--- START ---
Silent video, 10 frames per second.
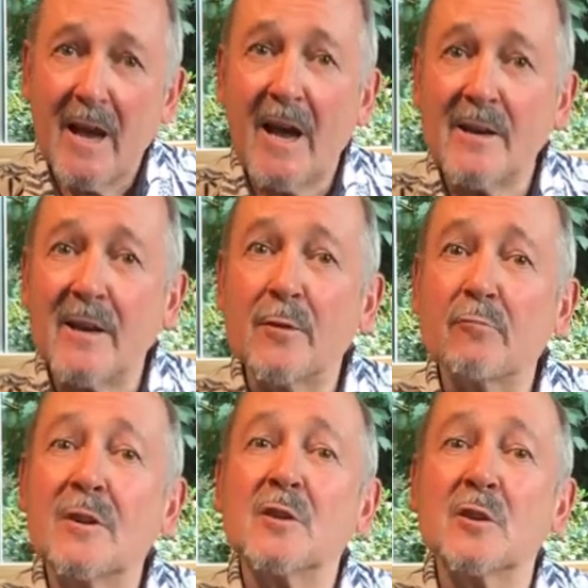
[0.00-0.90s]
and yet the
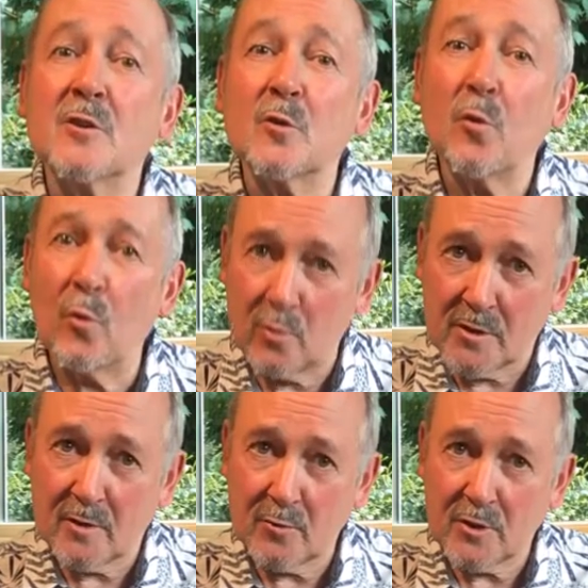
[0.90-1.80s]
research
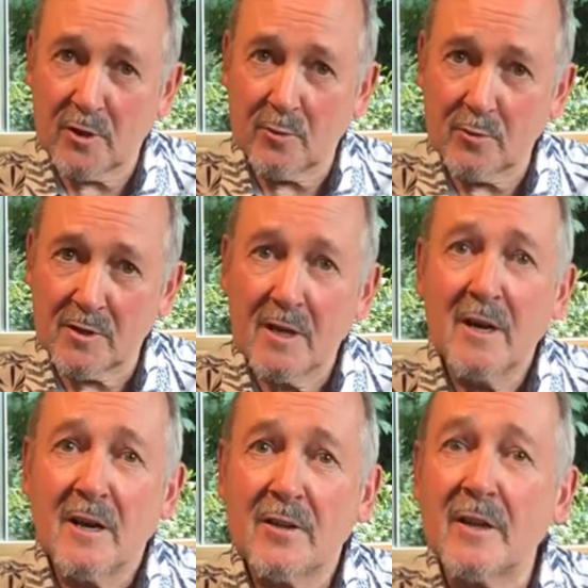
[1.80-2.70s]
also shows
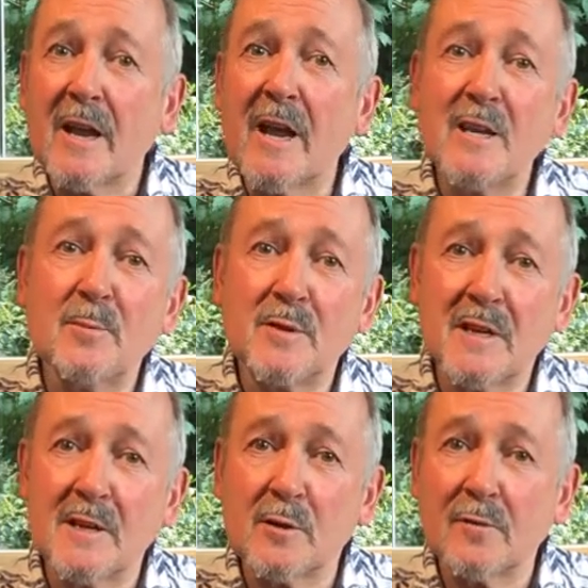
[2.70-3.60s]
that
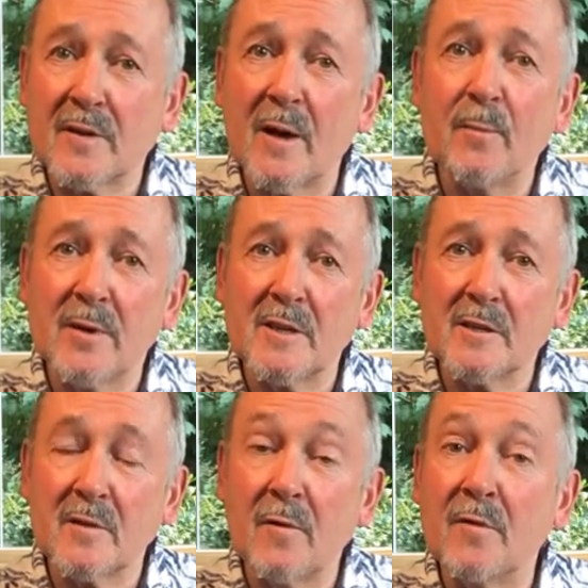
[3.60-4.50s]
80% of
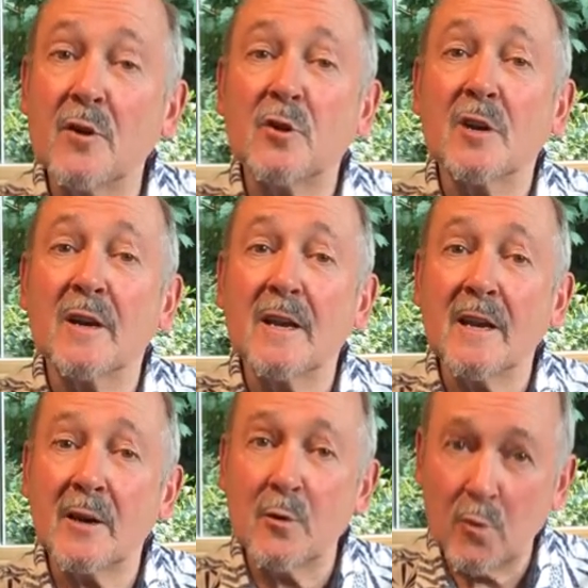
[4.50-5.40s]
companies virtually
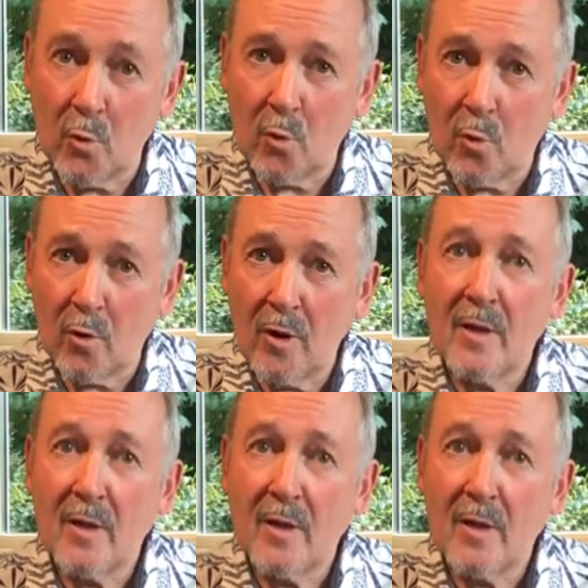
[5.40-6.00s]
ignore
--- END ---
• _Your assignment_: The records above are to be repeated exactly, apart from their pictures.

• _Response for this exercise_:
Silent video, 10 frames per second.
[0.00-0.90s]
and yet the
[0.90-1.80s]
research
[1.80-2.70s]
also shows
[2.70-3.60s]
that
[3.60-4.50s]
80% of
[4.50-5.40s]
companies virtually
[5.40-6.00s]
ignore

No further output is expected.